Который час? Роджер все никак не мог привыкнуть, что живет вне времени. Какие же толстые здесь, в Пентонвиллской тюрьме, стены: как ни напрягай слух — все равно не доносятся ни перезвон колоколов, ни гул машин, ни голоса, ни свистки. Вправду ли он слышал иногда шум Излингтонского рынка или просто вообразил себе это? И сам теперь не знает. Ни звука. Ничего, кроме этой странной, могильной тишины, которая, вот как сейчас, останавливает ход времени, течение жизни. Прежде в камеру проникали хотя бы звуки самой тюрьмы — приглушенные шаги в коридорах, лязг железных дверей, гнусавый голос смотрителя, отдающего приказы надзирателям. Теперь и этого не стало. Безмолвие томило его, путало мысли, лишало возможности размышлять. Он взялся было за Фому Кемпийского, но сосредоточиться на чтении не смог и вновь положил книгу на пол. Начал молиться, но слова произносились с такой механической бездумностью, что он оставил и это занятие. И надолго замер в напряженной, беспокойной неподвижности, устремив невидящий взгляд в какую-то точку на потолке, сквозь который, казалось, сочится сырость. Потом наконец уснул.
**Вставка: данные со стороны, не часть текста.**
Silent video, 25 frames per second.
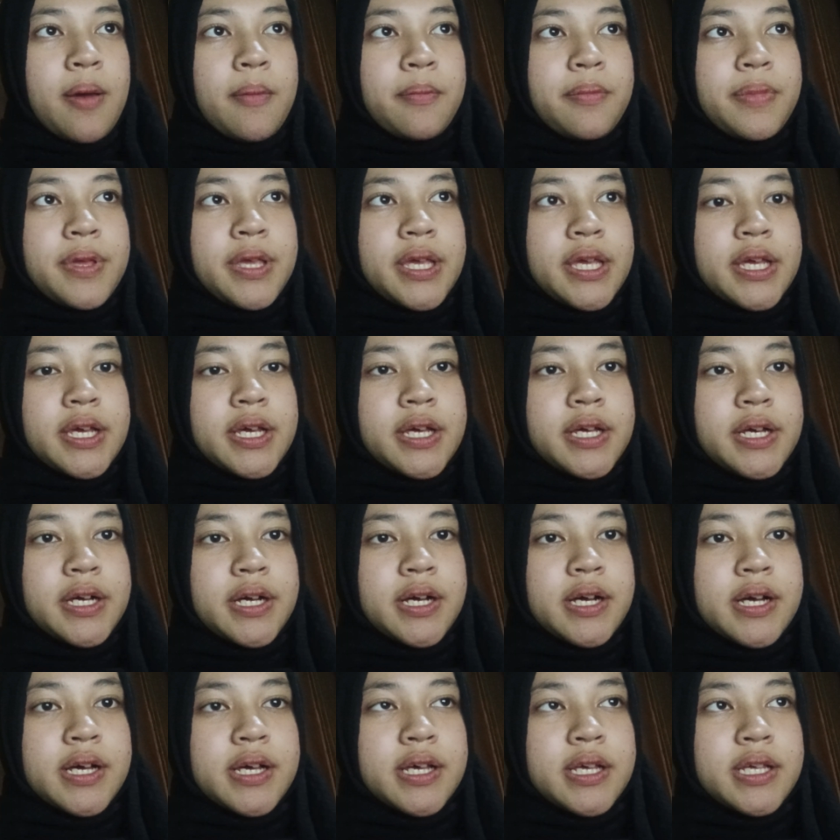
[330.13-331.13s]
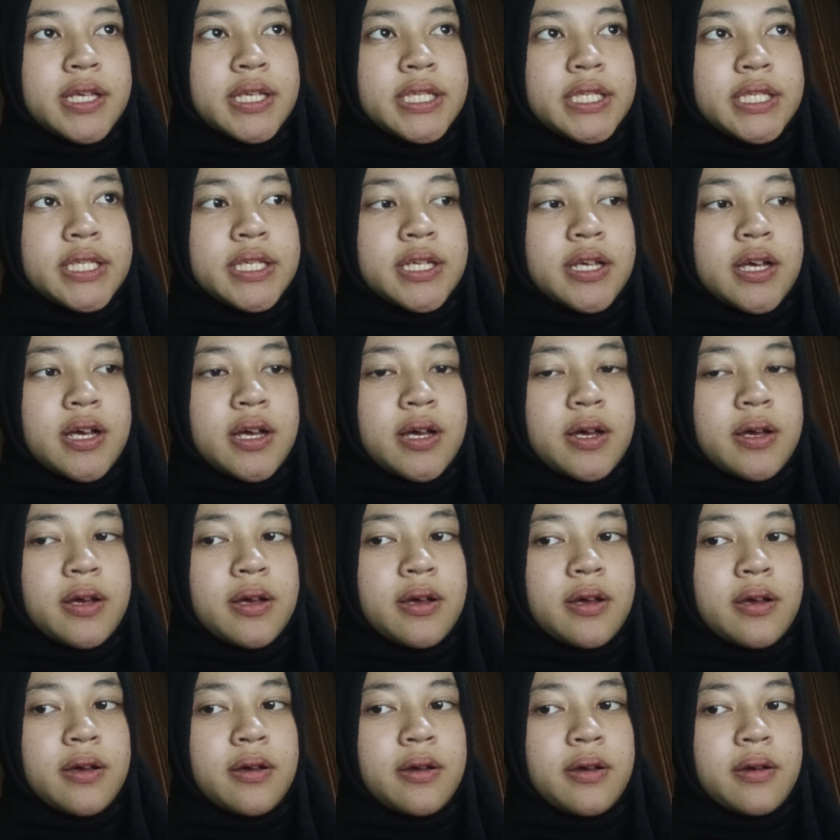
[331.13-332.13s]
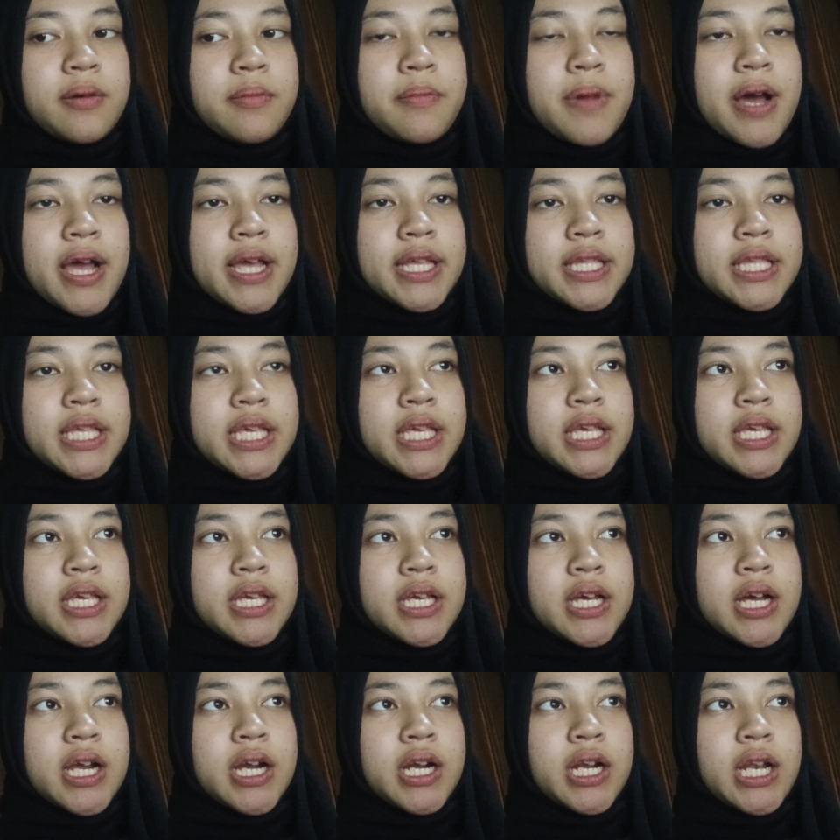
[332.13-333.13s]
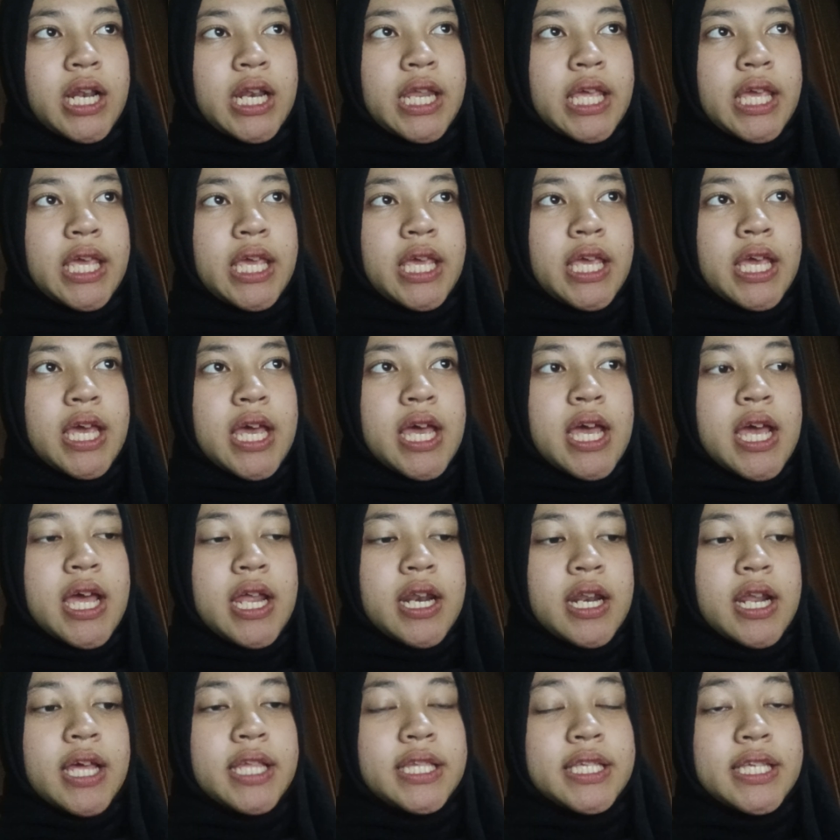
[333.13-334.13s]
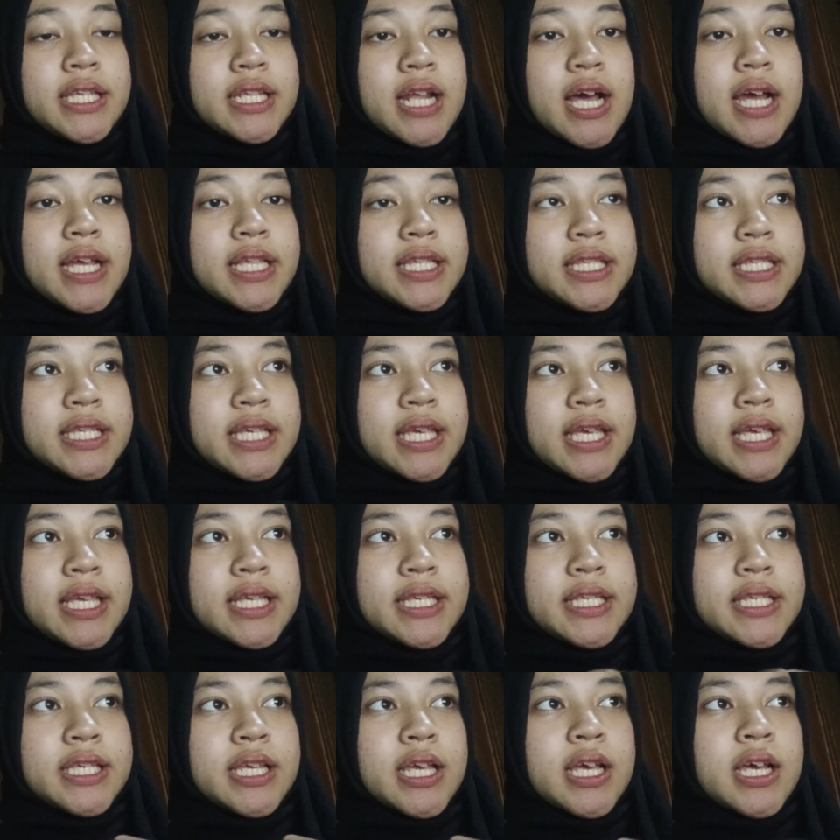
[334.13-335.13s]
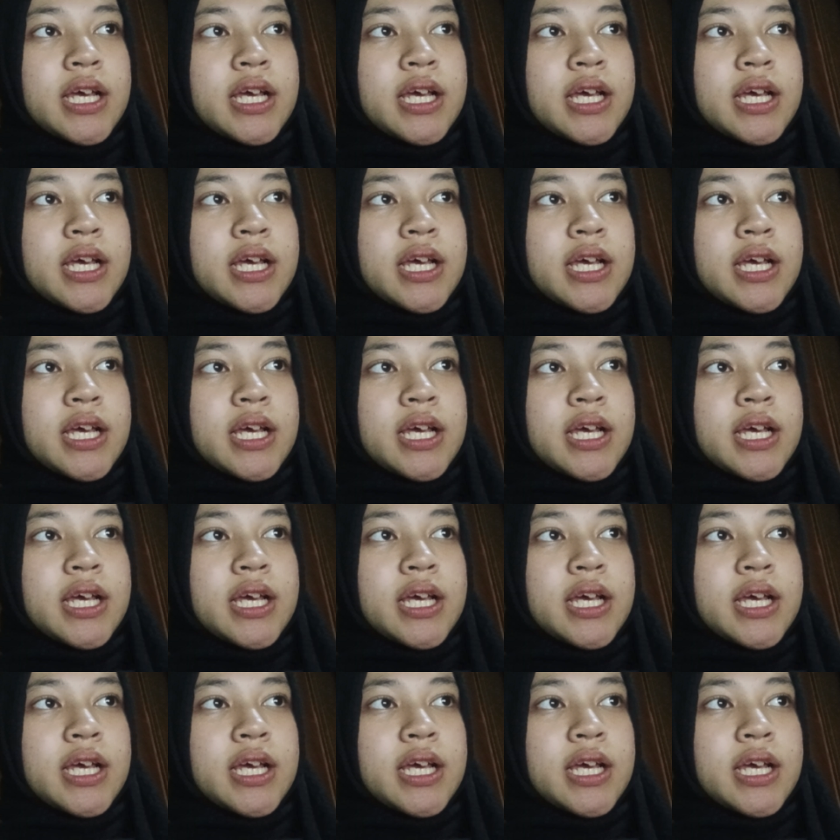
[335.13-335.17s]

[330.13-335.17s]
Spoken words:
because by the early 1990s,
А сон, безмятежный и крепкий, унес его в сияющее, солнечное утро амазонской сельвы. Веявший над палубой баркаса ветерок умерял жару. Москитов не было, и Роджер на редкость хорошо себя чувствовал: исчезла резь в глазах, так мучившая его в последнее время и не поддававшаяся никаким мазям и каплям окулистов, и мышцы не сводила артритная боль, унялся геморрой, жегший ему нутро раскаленным железом, исчезли отеки на ногах. Ни один из недугов и хворей, приобретенных за двадцать лет в Африке, не терзал его сейчас. Он вновь стал молод и здесь, на этой реке, такой широкой, что берега ее терялись из виду, захотел повторить свои африканские безумства: раздеться и прыгнуть с борта и глубоко уйти в воду. И ощутить, как она — зеленоватая, в пятнах пены, плотная, прохладная — упруго подается под напором его тела, и вновь испытать ликование, когда, вынырнув на поверхность, он поплывет к баркасу, с тяжеловесным изяществом буйвола разрезая воду. С палубы капитан и еще несколько человек подают ему знаки, чтобы поднимался на борт, не рисковал утонуть или стать жертвой какой-нибудь якумамы — водяной змеи, которые достигают десяти метров в длину и способны заглотить человека целиком.